** TASK INSTRUCTIONS **
Could you give the data that follows again exactly, without its pictures?

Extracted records
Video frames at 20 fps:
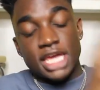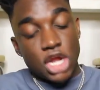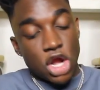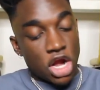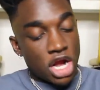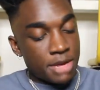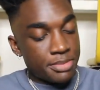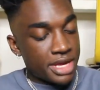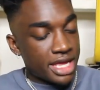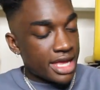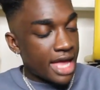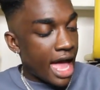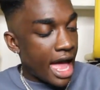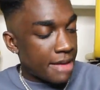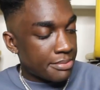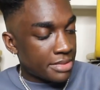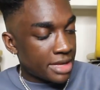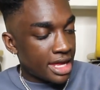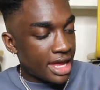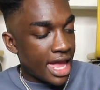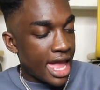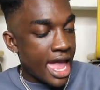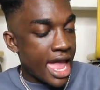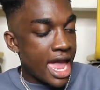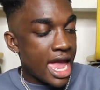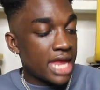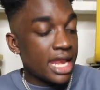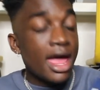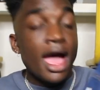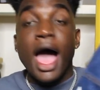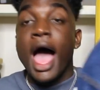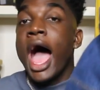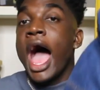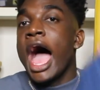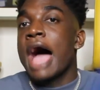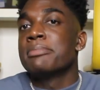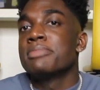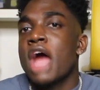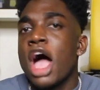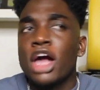that Urban got me. And
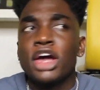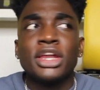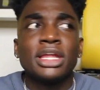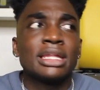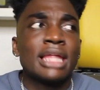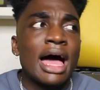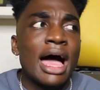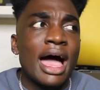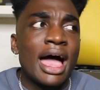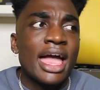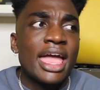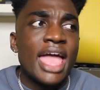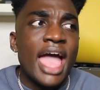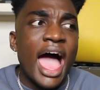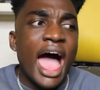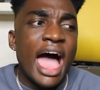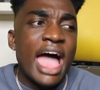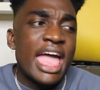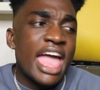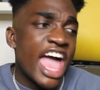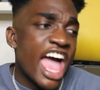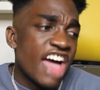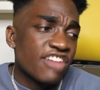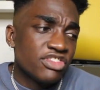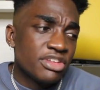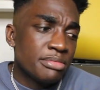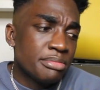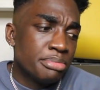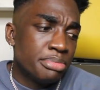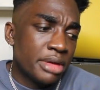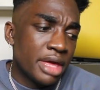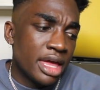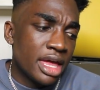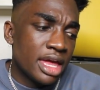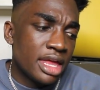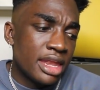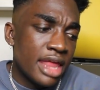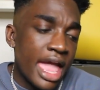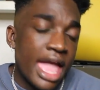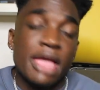I'm not gonna lie, I haven't
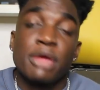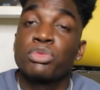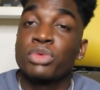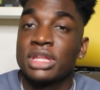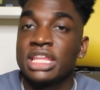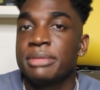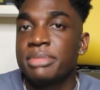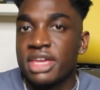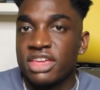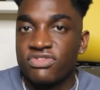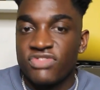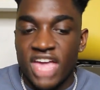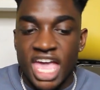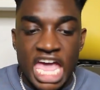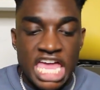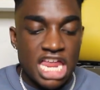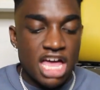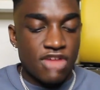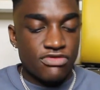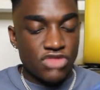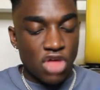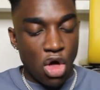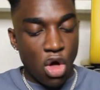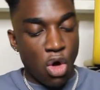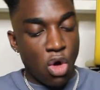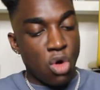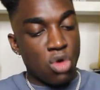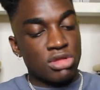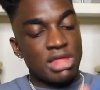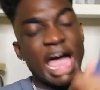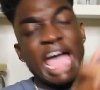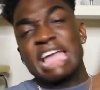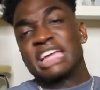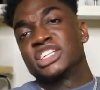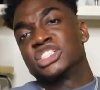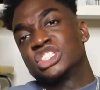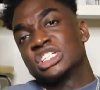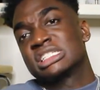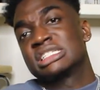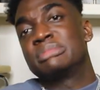been a really big fan of the whole
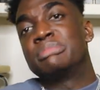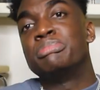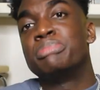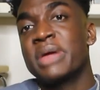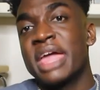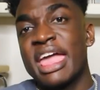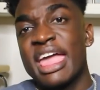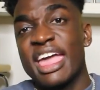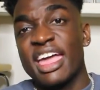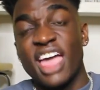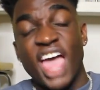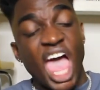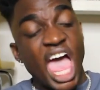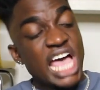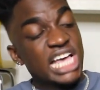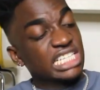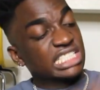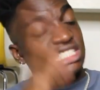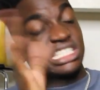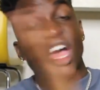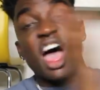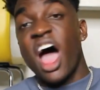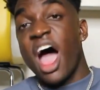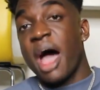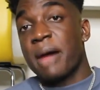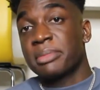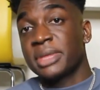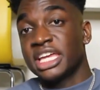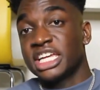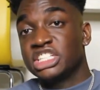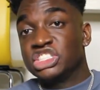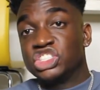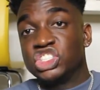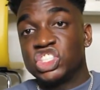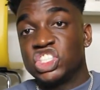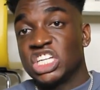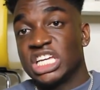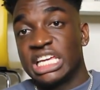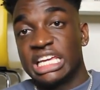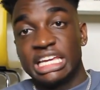like just big Tommy
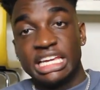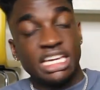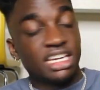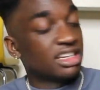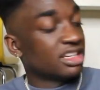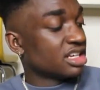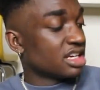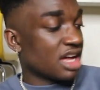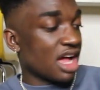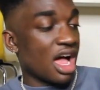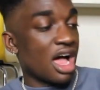jean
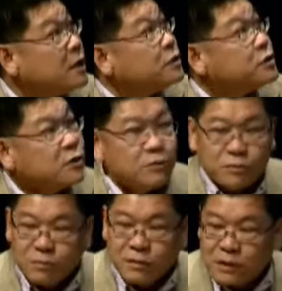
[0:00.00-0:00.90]
So,
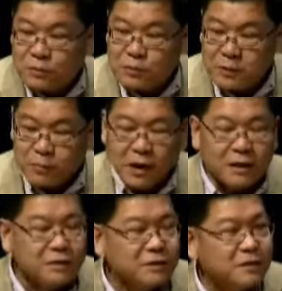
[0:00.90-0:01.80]
with
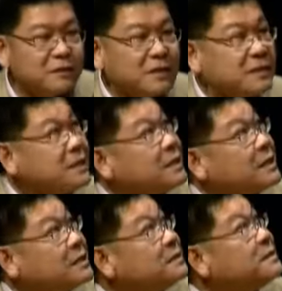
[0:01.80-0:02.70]
apology to
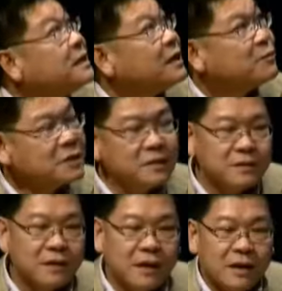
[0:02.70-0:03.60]
Anita, I want
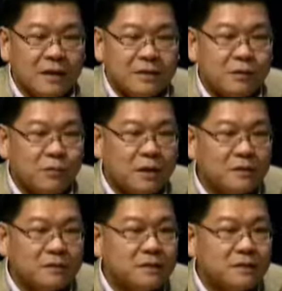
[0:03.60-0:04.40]
to say, well,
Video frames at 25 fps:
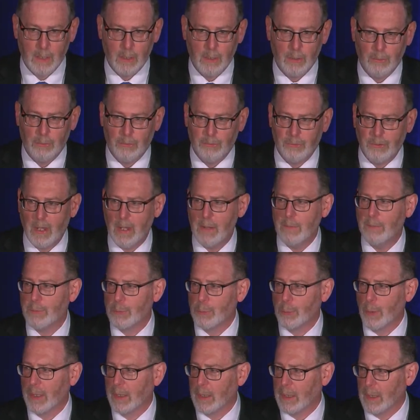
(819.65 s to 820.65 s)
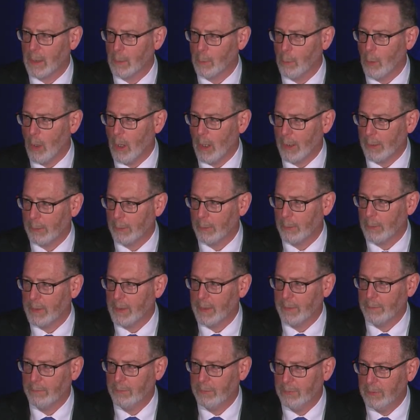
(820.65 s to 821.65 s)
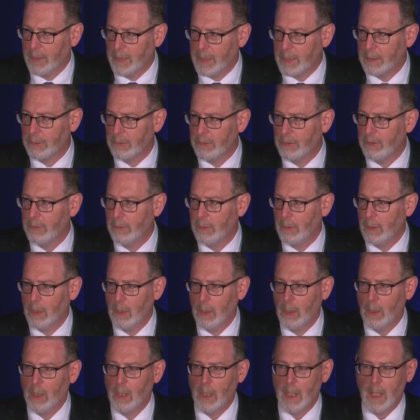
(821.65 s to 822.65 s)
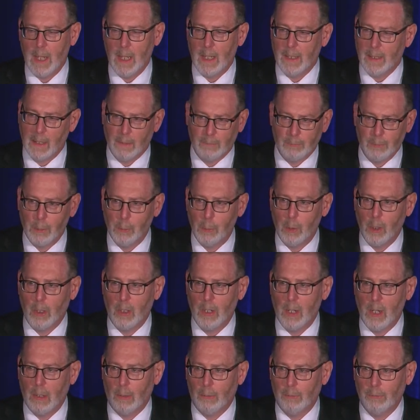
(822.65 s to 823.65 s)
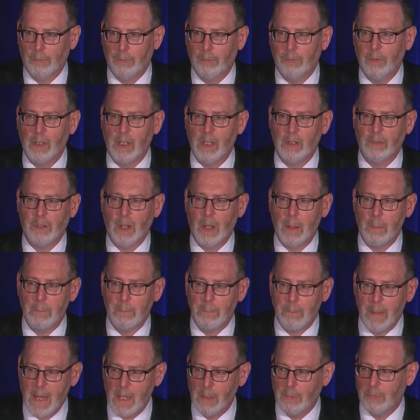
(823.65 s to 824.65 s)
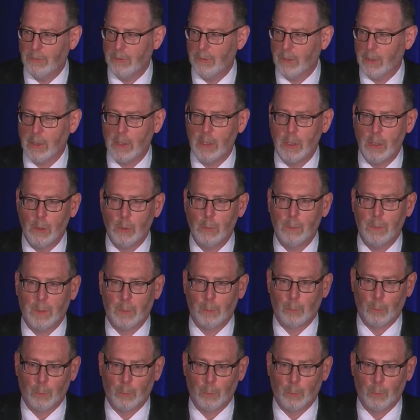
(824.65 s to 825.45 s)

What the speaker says: Safe drinking water in Flint and everywhere else is a basic human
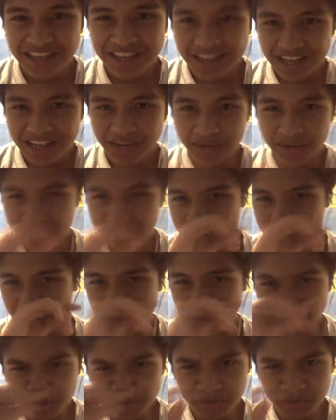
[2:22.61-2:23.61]
Anyways,
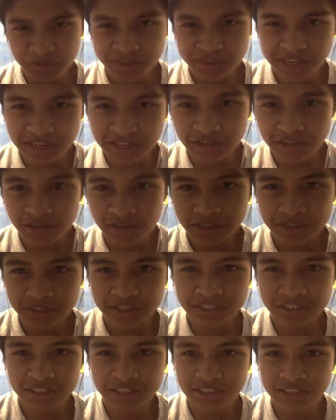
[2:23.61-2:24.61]
behind me was Dano, and he
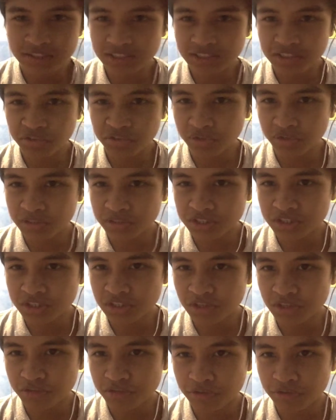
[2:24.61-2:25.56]
sits next to Alicia.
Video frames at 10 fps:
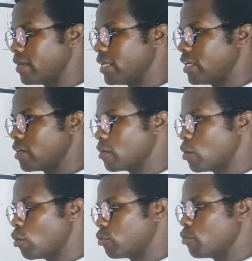They
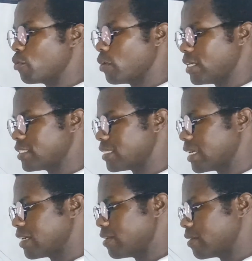go through rollers
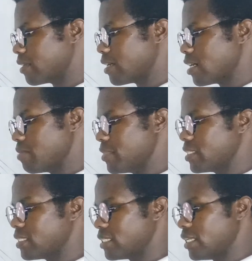and are
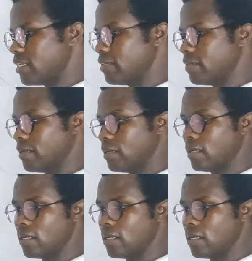immersed in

** SOLUTION TO THIS PROBLEM **
Video frames at 20 fps:
that Urban got me. And
I'm not gonna lie, I haven't
been a really big fan of the whole
like just big Tommy
jean
[0:00.00-0:00.90]
So,
[0:00.90-0:01.80]
with
[0:01.80-0:02.70]
apology to
[0:02.70-0:03.60]
Anita, I want
[0:03.60-0:04.40]
to say, well,
Video frames at 25 fps:
(819.65 s to 820.65 s)
(820.65 s to 821.65 s)
(821.65 s to 822.65 s)
(822.65 s to 823.65 s)
(823.65 s to 824.65 s)
(824.65 s to 825.45 s)

What the speaker says: Safe drinking water in Flint and everywhere else is a basic human
[2:22.61-2:23.61]
Anyways,
[2:23.61-2:24.61]
behind me was Dano, and he
[2:24.61-2:25.56]
sits next to Alicia.
Video frames at 10 fps:
They
go through rollers
and are
immersed in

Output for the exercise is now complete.